**What you need to do:** Return every record in full. Match each one exactly.

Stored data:
>>
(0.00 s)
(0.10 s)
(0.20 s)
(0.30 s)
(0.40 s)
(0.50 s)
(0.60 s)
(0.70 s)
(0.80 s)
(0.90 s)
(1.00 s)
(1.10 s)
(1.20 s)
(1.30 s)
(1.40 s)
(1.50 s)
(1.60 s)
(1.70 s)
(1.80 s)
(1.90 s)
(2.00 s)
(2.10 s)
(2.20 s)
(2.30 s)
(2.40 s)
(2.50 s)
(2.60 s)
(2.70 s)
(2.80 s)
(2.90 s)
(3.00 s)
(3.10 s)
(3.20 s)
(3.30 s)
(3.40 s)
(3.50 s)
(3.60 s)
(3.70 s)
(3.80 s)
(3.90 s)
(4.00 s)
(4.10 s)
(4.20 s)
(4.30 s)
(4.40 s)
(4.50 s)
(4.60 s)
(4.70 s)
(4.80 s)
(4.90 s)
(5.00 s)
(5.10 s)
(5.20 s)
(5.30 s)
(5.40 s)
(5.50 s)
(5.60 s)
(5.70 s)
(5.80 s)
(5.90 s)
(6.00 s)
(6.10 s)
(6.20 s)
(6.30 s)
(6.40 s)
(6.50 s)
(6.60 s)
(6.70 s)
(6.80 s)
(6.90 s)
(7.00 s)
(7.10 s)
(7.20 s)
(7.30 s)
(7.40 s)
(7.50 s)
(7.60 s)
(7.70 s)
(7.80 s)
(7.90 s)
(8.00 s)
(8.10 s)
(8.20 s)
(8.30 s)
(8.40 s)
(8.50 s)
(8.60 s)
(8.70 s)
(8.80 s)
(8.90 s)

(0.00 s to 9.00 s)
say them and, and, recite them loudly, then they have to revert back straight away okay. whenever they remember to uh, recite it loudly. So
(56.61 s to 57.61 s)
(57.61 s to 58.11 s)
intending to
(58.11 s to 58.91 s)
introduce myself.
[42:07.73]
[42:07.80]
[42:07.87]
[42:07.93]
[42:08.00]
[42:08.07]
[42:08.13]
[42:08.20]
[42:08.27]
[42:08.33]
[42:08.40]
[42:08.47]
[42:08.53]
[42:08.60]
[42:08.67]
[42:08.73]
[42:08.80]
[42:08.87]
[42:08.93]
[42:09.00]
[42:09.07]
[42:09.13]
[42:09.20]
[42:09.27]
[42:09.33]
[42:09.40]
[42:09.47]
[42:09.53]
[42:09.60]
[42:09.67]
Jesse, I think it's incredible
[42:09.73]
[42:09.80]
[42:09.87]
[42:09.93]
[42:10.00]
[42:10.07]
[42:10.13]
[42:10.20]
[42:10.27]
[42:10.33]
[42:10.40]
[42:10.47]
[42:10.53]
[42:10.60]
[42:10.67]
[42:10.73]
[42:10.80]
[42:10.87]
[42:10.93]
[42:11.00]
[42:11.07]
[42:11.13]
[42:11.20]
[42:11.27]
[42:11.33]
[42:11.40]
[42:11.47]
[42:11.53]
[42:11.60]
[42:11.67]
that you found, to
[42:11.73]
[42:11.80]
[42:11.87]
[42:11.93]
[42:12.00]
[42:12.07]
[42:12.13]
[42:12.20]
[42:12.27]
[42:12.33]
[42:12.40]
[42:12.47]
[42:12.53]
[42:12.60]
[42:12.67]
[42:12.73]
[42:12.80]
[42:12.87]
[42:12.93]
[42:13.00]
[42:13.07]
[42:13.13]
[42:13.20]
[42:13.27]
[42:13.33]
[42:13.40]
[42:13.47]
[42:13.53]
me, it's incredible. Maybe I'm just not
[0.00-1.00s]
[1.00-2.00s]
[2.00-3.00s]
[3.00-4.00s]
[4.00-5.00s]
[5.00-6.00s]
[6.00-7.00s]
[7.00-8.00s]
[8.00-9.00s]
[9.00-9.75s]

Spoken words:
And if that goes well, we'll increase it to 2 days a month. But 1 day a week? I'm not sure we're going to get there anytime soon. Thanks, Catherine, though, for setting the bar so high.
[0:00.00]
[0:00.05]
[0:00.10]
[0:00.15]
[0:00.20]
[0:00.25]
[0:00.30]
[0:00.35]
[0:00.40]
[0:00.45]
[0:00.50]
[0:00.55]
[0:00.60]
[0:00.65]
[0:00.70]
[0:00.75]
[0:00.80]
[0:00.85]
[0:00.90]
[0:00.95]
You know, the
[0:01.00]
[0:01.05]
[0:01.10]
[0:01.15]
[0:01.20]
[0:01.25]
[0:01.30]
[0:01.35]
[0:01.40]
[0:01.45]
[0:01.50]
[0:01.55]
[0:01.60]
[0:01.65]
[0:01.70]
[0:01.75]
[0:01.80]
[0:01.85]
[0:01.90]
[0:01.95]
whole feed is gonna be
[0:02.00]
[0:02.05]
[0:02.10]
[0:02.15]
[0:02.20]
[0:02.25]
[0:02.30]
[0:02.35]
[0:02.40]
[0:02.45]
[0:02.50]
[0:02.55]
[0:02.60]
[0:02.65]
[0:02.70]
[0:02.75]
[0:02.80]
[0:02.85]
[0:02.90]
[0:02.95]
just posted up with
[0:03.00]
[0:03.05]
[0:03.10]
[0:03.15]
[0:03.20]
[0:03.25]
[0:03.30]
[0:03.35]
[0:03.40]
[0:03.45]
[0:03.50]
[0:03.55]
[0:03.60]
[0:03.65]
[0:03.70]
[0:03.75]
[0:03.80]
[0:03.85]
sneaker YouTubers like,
<<
**Response area:**
(0.00 s)
(0.10 s)
(0.20 s)
(0.30 s)
(0.40 s)
(0.50 s)
(0.60 s)
(0.70 s)
(0.80 s)
(0.90 s)
(1.00 s)
(1.10 s)
(1.20 s)
(1.30 s)
(1.40 s)
(1.50 s)
(1.60 s)
(1.70 s)
(1.80 s)
(1.90 s)
(2.00 s)
(2.10 s)
(2.20 s)
(2.30 s)
(2.40 s)
(2.50 s)
(2.60 s)
(2.70 s)
(2.80 s)
(2.90 s)
(3.00 s)
(3.10 s)
(3.20 s)
(3.30 s)
(3.40 s)
(3.50 s)
(3.60 s)
(3.70 s)
(3.80 s)
(3.90 s)
(4.00 s)
(4.10 s)
(4.20 s)
(4.30 s)
(4.40 s)
(4.50 s)
(4.60 s)
(4.70 s)
(4.80 s)
(4.90 s)
(5.00 s)
(5.10 s)
(5.20 s)
(5.30 s)
(5.40 s)
(5.50 s)
(5.60 s)
(5.70 s)
(5.80 s)
(5.90 s)
(6.00 s)
(6.10 s)
(6.20 s)
(6.30 s)
(6.40 s)
(6.50 s)
(6.60 s)
(6.70 s)
(6.80 s)
(6.90 s)
(7.00 s)
(7.10 s)
(7.20 s)
(7.30 s)
(7.40 s)
(7.50 s)
(7.60 s)
(7.70 s)
(7.80 s)
(7.90 s)
(8.00 s)
(8.10 s)
(8.20 s)
(8.30 s)
(8.40 s)
(8.50 s)
(8.60 s)
(8.70 s)
(8.80 s)
(8.90 s)

(0.00 s to 9.00 s)
say them and, and, recite them loudly, then they have to revert back straight away okay. whenever they remember to uh, recite it loudly. So
(56.61 s to 57.61 s)
(57.61 s to 58.11 s)
intending to
(58.11 s to 58.91 s)
introduce myself.
[42:07.73]
[42:07.80]
[42:07.87]
[42:07.93]
[42:08.00]
[42:08.07]
[42:08.13]
[42:08.20]
[42:08.27]
[42:08.33]
[42:08.40]
[42:08.47]
[42:08.53]
[42:08.60]
[42:08.67]
[42:08.73]
[42:08.80]
[42:08.87]
[42:08.93]
[42:09.00]
[42:09.07]
[42:09.13]
[42:09.20]
[42:09.27]
[42:09.33]
[42:09.40]
[42:09.47]
[42:09.53]
[42:09.60]
[42:09.67]
Jesse, I think it's incredible
[42:09.73]
[42:09.80]
[42:09.87]
[42:09.93]
[42:10.00]
[42:10.07]
[42:10.13]
[42:10.20]
[42:10.27]
[42:10.33]
[42:10.40]
[42:10.47]
[42:10.53]
[42:10.60]
[42:10.67]
[42:10.73]
[42:10.80]
[42:10.87]
[42:10.93]
[42:11.00]
[42:11.07]
[42:11.13]
[42:11.20]
[42:11.27]
[42:11.33]
[42:11.40]
[42:11.47]
[42:11.53]
[42:11.60]
[42:11.67]
that you found, to
[42:11.73]
[42:11.80]
[42:11.87]
[42:11.93]
[42:12.00]
[42:12.07]
[42:12.13]
[42:12.20]
[42:12.27]
[42:12.33]
[42:12.40]
[42:12.47]
[42:12.53]
[42:12.60]
[42:12.67]
[42:12.73]
[42:12.80]
[42:12.87]
[42:12.93]
[42:13.00]
[42:13.07]
[42:13.13]
[42:13.20]
[42:13.27]
[42:13.33]
[42:13.40]
[42:13.47]
[42:13.53]
me, it's incredible. Maybe I'm just not
[0.00-1.00s]
[1.00-2.00s]
[2.00-3.00s]
[3.00-4.00s]
[4.00-5.00s]
[5.00-6.00s]
[6.00-7.00s]
[7.00-8.00s]
[8.00-9.00s]
[9.00-9.75s]

Spoken words:
And if that goes well, we'll increase it to 2 days a month. But 1 day a week? I'm not sure we're going to get there anytime soon. Thanks, Catherine, though, for setting the bar so high.
[0:00.00]
[0:00.05]
[0:00.10]
[0:00.15]
[0:00.20]
[0:00.25]
[0:00.30]
[0:00.35]
[0:00.40]
[0:00.45]
[0:00.50]
[0:00.55]
[0:00.60]
[0:00.65]
[0:00.70]
[0:00.75]
[0:00.80]
[0:00.85]
[0:00.90]
[0:00.95]
You know, the
[0:01.00]
[0:01.05]
[0:01.10]
[0:01.15]
[0:01.20]
[0:01.25]
[0:01.30]
[0:01.35]
[0:01.40]
[0:01.45]
[0:01.50]
[0:01.55]
[0:01.60]
[0:01.65]
[0:01.70]
[0:01.75]
[0:01.80]
[0:01.85]
[0:01.90]
[0:01.95]
whole feed is gonna be
[0:02.00]
[0:02.05]
[0:02.10]
[0:02.15]
[0:02.20]
[0:02.25]
[0:02.30]
[0:02.35]
[0:02.40]
[0:02.45]
[0:02.50]
[0:02.55]
[0:02.60]
[0:02.65]
[0:02.70]
[0:02.75]
[0:02.80]
[0:02.85]
[0:02.90]
[0:02.95]
just posted up with
[0:03.00]
[0:03.05]
[0:03.10]
[0:03.15]
[0:03.20]
[0:03.25]
[0:03.30]
[0:03.35]
[0:03.40]
[0:03.45]
[0:03.50]
[0:03.55]
[0:03.60]
[0:03.65]
[0:03.70]
[0:03.75]
[0:03.80]
[0:03.85]
sneaker YouTubers like,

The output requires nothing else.